Оставили на всю жизнь дураком, все прошло мимо, Бердяев, Плутарх, Флоренский, – сколько их, гениев! Кормили жидкою похлебкою, но зато добились своего: вырастили верноподданных серых мышей, всегда готовых, как пионеры, подчиняться и делать карьеру. Шесть лет беспробудного пьянства принесли бы больше пользы, чем все эти лекции, вполне закономерно, что никто из имовцев не ушел в диссиденты (на Запад сбегали, и в иностранные шпионы неплохо шли, там же платили!), никто не написал ничего путного, – только служили, делали карьеры, смело колебались вместе с генеральной линией.
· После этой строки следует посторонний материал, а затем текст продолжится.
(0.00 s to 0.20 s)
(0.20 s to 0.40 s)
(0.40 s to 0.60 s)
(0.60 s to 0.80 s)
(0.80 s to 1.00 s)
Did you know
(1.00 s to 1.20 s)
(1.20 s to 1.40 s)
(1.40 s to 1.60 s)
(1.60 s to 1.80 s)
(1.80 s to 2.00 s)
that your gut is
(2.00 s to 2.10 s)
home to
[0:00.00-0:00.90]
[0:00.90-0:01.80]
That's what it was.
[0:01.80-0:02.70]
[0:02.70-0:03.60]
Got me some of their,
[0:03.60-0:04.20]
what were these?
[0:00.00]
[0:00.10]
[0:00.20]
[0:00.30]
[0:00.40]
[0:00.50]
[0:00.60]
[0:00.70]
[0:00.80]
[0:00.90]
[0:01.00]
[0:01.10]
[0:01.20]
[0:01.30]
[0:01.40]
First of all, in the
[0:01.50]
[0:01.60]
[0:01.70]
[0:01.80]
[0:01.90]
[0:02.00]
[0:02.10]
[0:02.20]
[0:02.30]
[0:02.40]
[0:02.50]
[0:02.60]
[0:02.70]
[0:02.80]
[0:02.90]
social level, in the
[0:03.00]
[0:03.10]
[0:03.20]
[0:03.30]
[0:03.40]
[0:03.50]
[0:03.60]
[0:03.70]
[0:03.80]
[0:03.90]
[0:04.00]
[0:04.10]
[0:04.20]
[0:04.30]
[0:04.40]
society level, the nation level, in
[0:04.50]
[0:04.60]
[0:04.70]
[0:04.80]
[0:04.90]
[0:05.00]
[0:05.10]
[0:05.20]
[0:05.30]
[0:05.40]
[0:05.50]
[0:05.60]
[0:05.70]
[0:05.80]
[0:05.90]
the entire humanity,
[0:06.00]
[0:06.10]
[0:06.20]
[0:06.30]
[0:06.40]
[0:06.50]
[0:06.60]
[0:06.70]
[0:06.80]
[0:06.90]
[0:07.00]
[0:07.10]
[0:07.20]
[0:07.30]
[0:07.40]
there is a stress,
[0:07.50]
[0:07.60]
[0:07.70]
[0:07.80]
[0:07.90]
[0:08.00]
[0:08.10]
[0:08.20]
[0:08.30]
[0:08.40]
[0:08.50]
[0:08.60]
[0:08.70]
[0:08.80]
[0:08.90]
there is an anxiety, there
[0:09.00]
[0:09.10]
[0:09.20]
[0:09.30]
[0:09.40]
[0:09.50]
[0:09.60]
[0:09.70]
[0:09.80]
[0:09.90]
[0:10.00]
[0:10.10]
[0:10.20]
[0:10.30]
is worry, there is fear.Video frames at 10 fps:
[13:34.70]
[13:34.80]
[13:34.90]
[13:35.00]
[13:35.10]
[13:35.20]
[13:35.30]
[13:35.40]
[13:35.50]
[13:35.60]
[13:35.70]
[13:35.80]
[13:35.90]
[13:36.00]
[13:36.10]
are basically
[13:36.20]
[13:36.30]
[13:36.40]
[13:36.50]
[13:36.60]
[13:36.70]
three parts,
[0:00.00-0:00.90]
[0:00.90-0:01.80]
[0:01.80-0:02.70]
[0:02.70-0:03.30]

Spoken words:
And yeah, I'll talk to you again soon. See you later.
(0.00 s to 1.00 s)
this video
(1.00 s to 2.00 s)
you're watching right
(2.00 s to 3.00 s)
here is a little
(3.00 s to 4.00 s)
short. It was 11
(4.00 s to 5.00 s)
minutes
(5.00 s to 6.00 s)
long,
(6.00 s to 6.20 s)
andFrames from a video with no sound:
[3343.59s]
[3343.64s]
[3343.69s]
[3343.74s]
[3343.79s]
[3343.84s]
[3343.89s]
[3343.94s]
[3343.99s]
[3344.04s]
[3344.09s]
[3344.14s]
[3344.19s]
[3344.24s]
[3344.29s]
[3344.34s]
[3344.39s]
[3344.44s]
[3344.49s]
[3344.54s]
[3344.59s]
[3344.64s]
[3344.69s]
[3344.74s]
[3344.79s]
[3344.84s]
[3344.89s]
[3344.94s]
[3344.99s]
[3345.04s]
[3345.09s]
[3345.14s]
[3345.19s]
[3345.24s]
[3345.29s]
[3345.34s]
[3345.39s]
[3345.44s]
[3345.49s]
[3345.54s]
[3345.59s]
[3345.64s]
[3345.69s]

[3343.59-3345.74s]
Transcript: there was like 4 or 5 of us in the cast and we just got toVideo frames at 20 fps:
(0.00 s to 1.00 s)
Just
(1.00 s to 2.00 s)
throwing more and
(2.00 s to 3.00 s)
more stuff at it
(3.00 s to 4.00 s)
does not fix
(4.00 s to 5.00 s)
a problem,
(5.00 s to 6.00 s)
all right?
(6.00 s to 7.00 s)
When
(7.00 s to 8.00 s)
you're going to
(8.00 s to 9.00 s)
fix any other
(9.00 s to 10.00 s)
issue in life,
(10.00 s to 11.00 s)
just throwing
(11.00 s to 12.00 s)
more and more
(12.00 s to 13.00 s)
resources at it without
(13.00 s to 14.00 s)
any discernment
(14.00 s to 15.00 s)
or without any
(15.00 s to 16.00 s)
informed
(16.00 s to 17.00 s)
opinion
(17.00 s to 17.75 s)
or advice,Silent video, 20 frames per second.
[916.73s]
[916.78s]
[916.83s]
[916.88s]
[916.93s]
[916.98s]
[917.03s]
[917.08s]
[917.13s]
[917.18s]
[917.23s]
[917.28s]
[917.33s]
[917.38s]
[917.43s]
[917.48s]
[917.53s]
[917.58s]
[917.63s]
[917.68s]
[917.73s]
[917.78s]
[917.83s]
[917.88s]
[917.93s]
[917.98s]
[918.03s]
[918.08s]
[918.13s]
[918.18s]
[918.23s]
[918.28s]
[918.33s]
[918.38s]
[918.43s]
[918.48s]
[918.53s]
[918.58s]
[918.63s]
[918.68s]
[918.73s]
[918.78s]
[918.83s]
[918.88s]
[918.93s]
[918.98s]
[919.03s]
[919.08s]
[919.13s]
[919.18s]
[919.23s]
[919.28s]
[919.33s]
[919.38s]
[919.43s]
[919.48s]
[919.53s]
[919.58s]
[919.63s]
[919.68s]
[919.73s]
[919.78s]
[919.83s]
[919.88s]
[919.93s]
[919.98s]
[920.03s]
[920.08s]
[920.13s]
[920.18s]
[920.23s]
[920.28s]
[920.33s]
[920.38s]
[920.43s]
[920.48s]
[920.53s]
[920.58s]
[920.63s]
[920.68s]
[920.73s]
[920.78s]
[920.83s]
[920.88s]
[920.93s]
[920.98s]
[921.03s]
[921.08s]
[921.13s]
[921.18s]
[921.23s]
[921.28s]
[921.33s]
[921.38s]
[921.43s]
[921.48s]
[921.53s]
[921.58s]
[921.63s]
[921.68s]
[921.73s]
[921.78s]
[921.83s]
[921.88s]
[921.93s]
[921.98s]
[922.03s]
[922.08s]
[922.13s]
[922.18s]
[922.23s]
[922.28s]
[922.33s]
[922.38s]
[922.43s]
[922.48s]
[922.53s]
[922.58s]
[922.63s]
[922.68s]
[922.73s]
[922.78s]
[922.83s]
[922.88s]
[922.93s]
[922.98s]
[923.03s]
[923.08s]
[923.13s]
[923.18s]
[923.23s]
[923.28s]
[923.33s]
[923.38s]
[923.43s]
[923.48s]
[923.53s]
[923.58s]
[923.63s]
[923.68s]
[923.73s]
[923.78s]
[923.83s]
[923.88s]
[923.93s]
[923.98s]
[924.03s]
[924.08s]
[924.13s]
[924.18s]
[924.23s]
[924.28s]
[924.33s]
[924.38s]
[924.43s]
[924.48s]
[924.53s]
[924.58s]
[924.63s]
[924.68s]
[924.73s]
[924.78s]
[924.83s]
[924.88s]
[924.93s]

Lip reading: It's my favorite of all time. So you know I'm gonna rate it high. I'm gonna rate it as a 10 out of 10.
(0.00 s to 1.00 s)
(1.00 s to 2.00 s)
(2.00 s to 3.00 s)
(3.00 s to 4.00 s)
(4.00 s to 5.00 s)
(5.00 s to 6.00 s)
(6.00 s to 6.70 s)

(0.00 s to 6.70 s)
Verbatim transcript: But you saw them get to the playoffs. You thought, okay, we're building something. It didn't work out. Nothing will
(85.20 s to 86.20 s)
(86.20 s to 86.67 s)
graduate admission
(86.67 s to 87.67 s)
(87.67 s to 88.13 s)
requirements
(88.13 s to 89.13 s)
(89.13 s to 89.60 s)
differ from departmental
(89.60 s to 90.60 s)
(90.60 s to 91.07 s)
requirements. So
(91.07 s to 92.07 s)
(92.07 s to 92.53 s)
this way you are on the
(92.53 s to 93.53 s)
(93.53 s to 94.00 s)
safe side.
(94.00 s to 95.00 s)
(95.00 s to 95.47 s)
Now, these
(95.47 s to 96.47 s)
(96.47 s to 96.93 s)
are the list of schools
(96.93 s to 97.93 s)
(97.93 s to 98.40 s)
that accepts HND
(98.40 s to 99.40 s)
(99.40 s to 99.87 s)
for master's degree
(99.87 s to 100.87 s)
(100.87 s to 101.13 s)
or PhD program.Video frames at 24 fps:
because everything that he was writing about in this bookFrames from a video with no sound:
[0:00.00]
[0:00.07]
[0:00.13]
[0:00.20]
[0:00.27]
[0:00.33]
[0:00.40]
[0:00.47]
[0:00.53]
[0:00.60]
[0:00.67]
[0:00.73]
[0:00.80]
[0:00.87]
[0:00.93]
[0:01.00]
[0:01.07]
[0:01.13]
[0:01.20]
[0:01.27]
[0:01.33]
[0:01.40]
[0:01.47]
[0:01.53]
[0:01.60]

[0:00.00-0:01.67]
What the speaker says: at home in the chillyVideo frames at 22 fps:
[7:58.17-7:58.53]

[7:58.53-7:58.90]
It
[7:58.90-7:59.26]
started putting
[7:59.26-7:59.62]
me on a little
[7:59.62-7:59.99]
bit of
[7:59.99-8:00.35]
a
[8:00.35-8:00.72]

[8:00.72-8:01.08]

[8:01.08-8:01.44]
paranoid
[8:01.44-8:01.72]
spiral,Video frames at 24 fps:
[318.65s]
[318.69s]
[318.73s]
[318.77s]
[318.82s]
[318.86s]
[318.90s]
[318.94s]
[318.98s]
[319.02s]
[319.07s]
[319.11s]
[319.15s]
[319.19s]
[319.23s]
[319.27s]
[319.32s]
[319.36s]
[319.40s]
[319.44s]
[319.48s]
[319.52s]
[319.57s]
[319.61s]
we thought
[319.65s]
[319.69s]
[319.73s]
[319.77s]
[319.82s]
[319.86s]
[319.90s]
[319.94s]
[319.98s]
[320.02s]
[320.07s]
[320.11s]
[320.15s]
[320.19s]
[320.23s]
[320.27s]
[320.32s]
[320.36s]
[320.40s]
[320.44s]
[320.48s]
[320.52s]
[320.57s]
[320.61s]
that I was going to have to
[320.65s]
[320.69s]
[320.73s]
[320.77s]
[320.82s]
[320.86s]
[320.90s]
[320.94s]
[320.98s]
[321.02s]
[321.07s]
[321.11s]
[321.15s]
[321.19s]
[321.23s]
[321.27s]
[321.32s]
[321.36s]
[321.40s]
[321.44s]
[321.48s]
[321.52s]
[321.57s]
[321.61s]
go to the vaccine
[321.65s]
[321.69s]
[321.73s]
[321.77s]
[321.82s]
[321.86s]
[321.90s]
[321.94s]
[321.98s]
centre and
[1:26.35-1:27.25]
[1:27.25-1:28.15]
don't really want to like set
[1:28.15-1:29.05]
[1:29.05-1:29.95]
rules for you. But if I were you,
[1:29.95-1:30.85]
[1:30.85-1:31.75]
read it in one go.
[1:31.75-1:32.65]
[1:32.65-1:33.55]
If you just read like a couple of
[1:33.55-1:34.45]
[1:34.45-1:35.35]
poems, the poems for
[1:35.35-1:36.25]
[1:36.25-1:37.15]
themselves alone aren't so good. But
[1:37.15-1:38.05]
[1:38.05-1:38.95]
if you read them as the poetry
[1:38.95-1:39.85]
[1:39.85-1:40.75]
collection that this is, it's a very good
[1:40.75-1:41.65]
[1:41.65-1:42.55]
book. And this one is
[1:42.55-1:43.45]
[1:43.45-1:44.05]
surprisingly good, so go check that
И потом, уже за границей, вся эта компашка наливалась жиром вместе с толстозадыми женами.
Дипломатические диалоги (петь под гитару со всхлипом).
Ну и публика, аж противно стало – глоток. А чем ты сам лучше?
Главное, что ничего не изменилось, все те же хари. Конечно, в начале пятидесятых мы были еще глупы или делали вид – ведь кое-кого из умников быстренько вышибли во время слияний и размежеваний факультетов и институтов[69]. Но пилось тогда отличнейше, и в пьянстве терялись и совесть и страх, эрзацы дружбы вечной и такой же вечной любви сияли над облитыми пивом и водкой столами ослепительными звездами. Однако, профукали студенческие годы, товарищи! и пусть не дрожат в обиде старческие щечки, услышав нечто вроде «Юношей Публий вступил в ряды ВКП золотые, выбыл из партии он дряхлым, увы, стариком» – профукали!